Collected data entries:
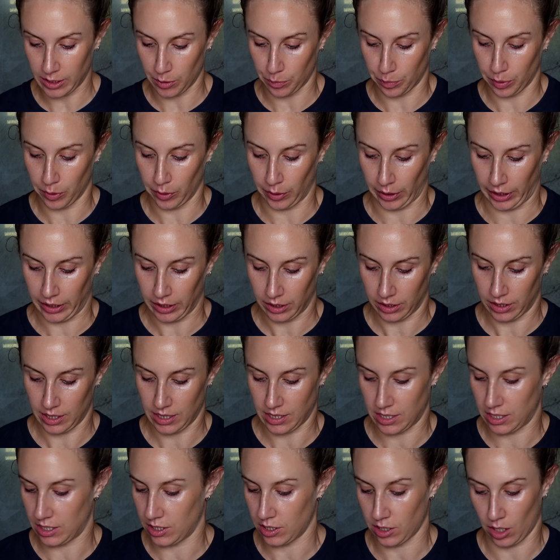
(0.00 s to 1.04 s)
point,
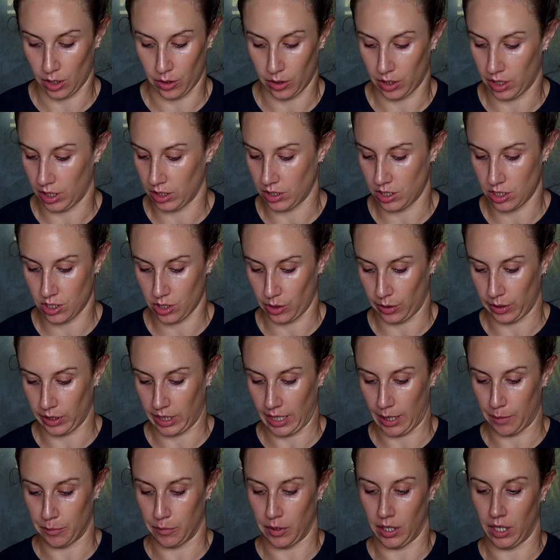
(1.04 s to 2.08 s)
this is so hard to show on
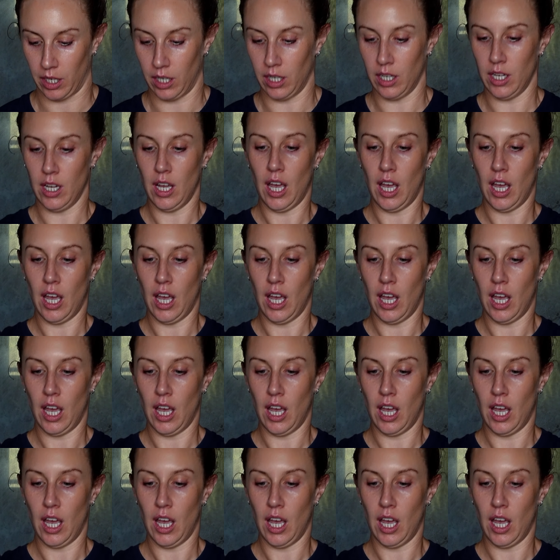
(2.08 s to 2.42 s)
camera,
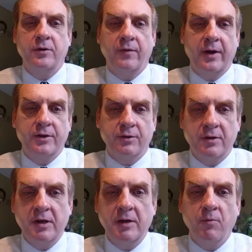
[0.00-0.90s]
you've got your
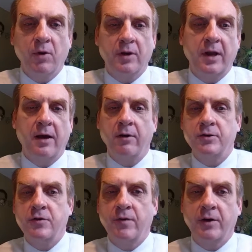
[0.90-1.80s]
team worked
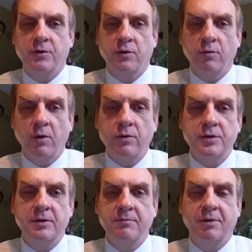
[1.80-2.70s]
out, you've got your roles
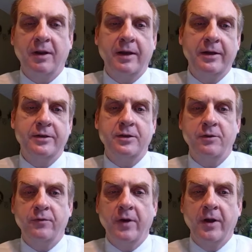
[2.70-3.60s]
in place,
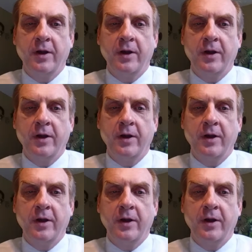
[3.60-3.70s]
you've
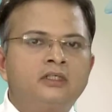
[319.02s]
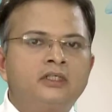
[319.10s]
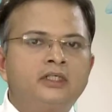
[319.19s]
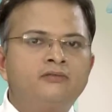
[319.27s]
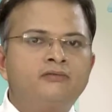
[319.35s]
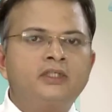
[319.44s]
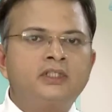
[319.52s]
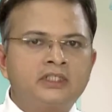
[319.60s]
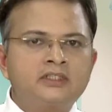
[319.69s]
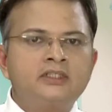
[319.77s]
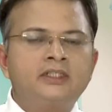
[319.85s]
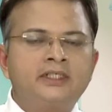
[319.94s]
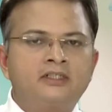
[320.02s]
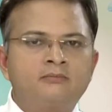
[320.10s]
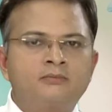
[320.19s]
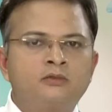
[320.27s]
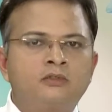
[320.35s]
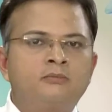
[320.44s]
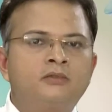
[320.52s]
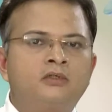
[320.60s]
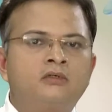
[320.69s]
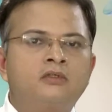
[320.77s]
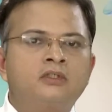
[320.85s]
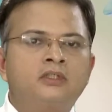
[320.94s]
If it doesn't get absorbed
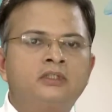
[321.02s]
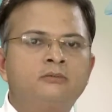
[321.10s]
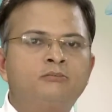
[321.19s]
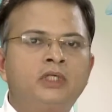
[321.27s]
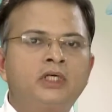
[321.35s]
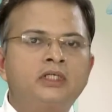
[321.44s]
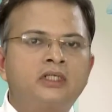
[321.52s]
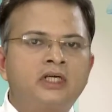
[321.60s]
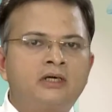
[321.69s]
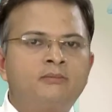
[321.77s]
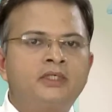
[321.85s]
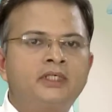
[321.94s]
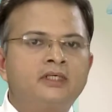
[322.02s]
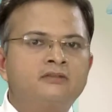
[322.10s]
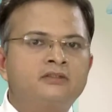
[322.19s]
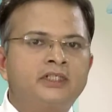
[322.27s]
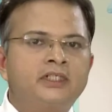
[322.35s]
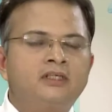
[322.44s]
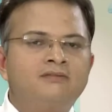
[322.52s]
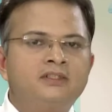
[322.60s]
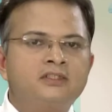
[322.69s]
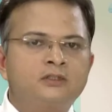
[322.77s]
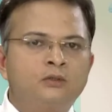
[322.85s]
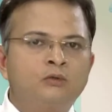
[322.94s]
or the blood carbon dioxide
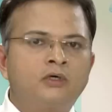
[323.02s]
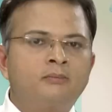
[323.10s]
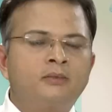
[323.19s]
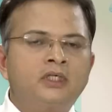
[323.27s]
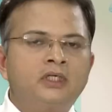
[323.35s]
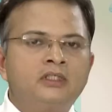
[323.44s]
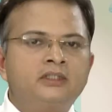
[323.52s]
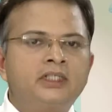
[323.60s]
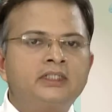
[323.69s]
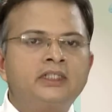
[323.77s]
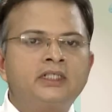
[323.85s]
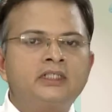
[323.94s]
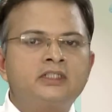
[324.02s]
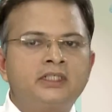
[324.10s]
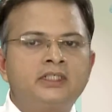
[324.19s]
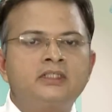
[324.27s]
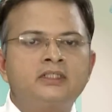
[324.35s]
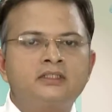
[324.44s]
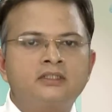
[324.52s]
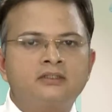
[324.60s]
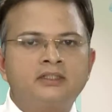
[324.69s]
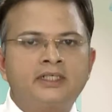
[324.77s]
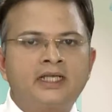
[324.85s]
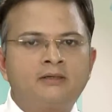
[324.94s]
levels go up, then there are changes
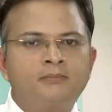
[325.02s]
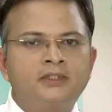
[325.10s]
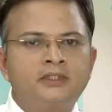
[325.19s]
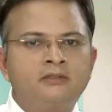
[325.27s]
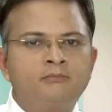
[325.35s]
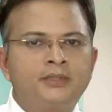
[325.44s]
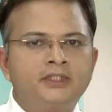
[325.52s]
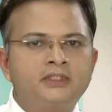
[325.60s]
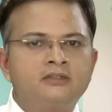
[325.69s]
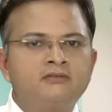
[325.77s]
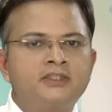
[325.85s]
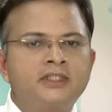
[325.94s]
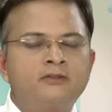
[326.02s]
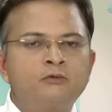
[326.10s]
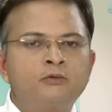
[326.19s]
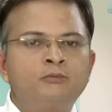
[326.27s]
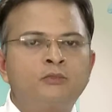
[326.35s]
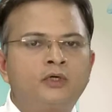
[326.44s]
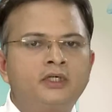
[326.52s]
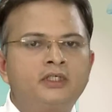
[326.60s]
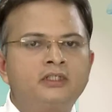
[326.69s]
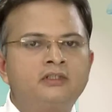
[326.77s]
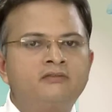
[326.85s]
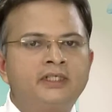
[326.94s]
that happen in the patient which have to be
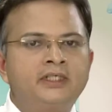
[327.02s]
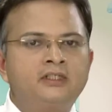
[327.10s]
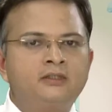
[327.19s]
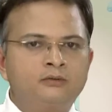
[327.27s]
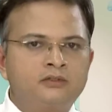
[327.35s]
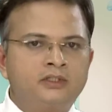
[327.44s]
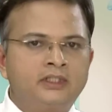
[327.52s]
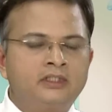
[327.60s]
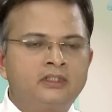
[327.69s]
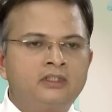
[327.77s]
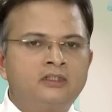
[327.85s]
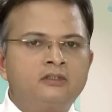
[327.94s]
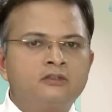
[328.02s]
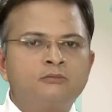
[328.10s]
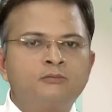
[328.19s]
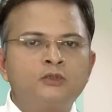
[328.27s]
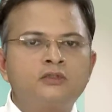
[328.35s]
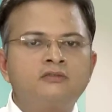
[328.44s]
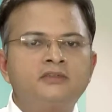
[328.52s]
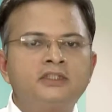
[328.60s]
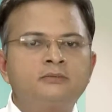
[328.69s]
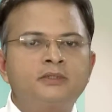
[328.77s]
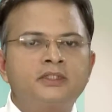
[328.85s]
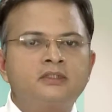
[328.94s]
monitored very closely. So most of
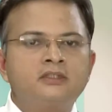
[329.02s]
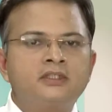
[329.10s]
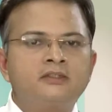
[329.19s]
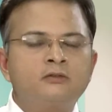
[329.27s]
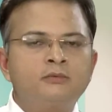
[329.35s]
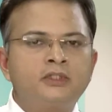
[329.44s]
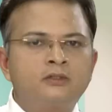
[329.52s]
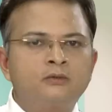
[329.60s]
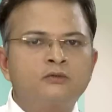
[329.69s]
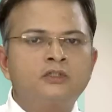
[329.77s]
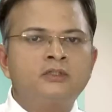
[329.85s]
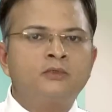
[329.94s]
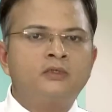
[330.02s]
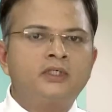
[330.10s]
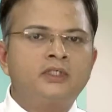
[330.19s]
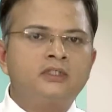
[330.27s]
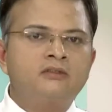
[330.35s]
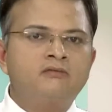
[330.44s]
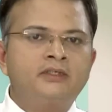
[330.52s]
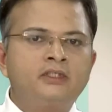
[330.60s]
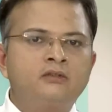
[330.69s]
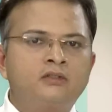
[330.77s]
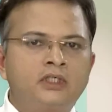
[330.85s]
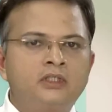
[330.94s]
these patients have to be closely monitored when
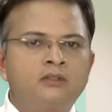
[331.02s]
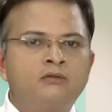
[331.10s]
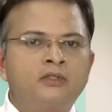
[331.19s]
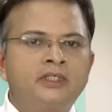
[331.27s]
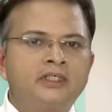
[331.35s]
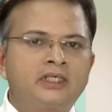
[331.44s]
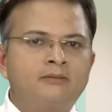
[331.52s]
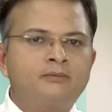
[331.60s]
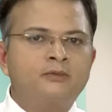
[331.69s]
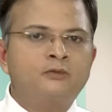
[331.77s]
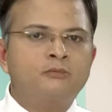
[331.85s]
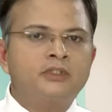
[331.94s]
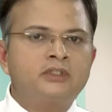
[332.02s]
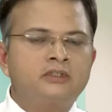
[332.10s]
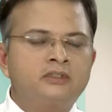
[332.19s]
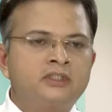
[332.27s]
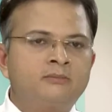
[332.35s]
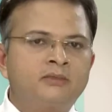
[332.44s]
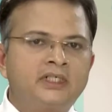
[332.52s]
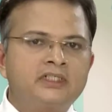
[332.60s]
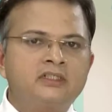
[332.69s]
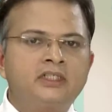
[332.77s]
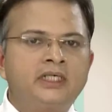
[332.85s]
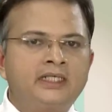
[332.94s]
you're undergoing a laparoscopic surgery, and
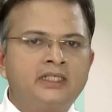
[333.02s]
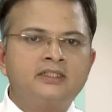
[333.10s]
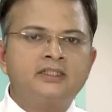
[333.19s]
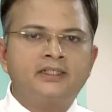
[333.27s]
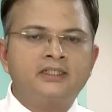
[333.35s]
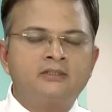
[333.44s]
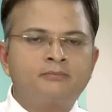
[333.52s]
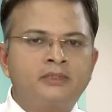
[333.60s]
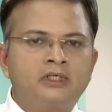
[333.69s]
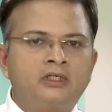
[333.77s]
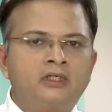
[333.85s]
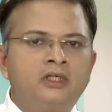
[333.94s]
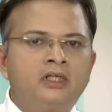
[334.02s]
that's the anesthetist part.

WORK TO BE COMPLETED: Output all of the records exactly as they appear above, but not the pictures.

ANSWER AREA:
(0.00 s to 1.04 s)
point,
(1.04 s to 2.08 s)
this is so hard to show on
(2.08 s to 2.42 s)
camera,
[0.00-0.90s]
you've got your
[0.90-1.80s]
team worked
[1.80-2.70s]
out, you've got your roles
[2.70-3.60s]
in place,
[3.60-3.70s]
you've
[319.02s]
[319.10s]
[319.19s]
[319.27s]
[319.35s]
[319.44s]
[319.52s]
[319.60s]
[319.69s]
[319.77s]
[319.85s]
[319.94s]
[320.02s]
[320.10s]
[320.19s]
[320.27s]
[320.35s]
[320.44s]
[320.52s]
[320.60s]
[320.69s]
[320.77s]
[320.85s]
[320.94s]
If it doesn't get absorbed
[321.02s]
[321.10s]
[321.19s]
[321.27s]
[321.35s]
[321.44s]
[321.52s]
[321.60s]
[321.69s]
[321.77s]
[321.85s]
[321.94s]
[322.02s]
[322.10s]
[322.19s]
[322.27s]
[322.35s]
[322.44s]
[322.52s]
[322.60s]
[322.69s]
[322.77s]
[322.85s]
[322.94s]
or the blood carbon dioxide
[323.02s]
[323.10s]
[323.19s]
[323.27s]
[323.35s]
[323.44s]
[323.52s]
[323.60s]
[323.69s]
[323.77s]
[323.85s]
[323.94s]
[324.02s]
[324.10s]
[324.19s]
[324.27s]
[324.35s]
[324.44s]
[324.52s]
[324.60s]
[324.69s]
[324.77s]
[324.85s]
[324.94s]
levels go up, then there are changes
[325.02s]
[325.10s]
[325.19s]
[325.27s]
[325.35s]
[325.44s]
[325.52s]
[325.60s]
[325.69s]
[325.77s]
[325.85s]
[325.94s]
[326.02s]
[326.10s]
[326.19s]
[326.27s]
[326.35s]
[326.44s]
[326.52s]
[326.60s]
[326.69s]
[326.77s]
[326.85s]
[326.94s]
that happen in the patient which have to be
[327.02s]
[327.10s]
[327.19s]
[327.27s]
[327.35s]
[327.44s]
[327.52s]
[327.60s]
[327.69s]
[327.77s]
[327.85s]
[327.94s]
[328.02s]
[328.10s]
[328.19s]
[328.27s]
[328.35s]
[328.44s]
[328.52s]
[328.60s]
[328.69s]
[328.77s]
[328.85s]
[328.94s]
monitored very closely. So most of
[329.02s]
[329.10s]
[329.19s]
[329.27s]
[329.35s]
[329.44s]
[329.52s]
[329.60s]
[329.69s]
[329.77s]
[329.85s]
[329.94s]
[330.02s]
[330.10s]
[330.19s]
[330.27s]
[330.35s]
[330.44s]
[330.52s]
[330.60s]
[330.69s]
[330.77s]
[330.85s]
[330.94s]
these patients have to be closely monitored when
[331.02s]
[331.10s]
[331.19s]
[331.27s]
[331.35s]
[331.44s]
[331.52s]
[331.60s]
[331.69s]
[331.77s]
[331.85s]
[331.94s]
[332.02s]
[332.10s]
[332.19s]
[332.27s]
[332.35s]
[332.44s]
[332.52s]
[332.60s]
[332.69s]
[332.77s]
[332.85s]
[332.94s]
you're undergoing a laparoscopic surgery, and
[333.02s]
[333.10s]
[333.19s]
[333.27s]
[333.35s]
[333.44s]
[333.52s]
[333.60s]
[333.69s]
[333.77s]
[333.85s]
[333.94s]
[334.02s]
that's the anesthetist part.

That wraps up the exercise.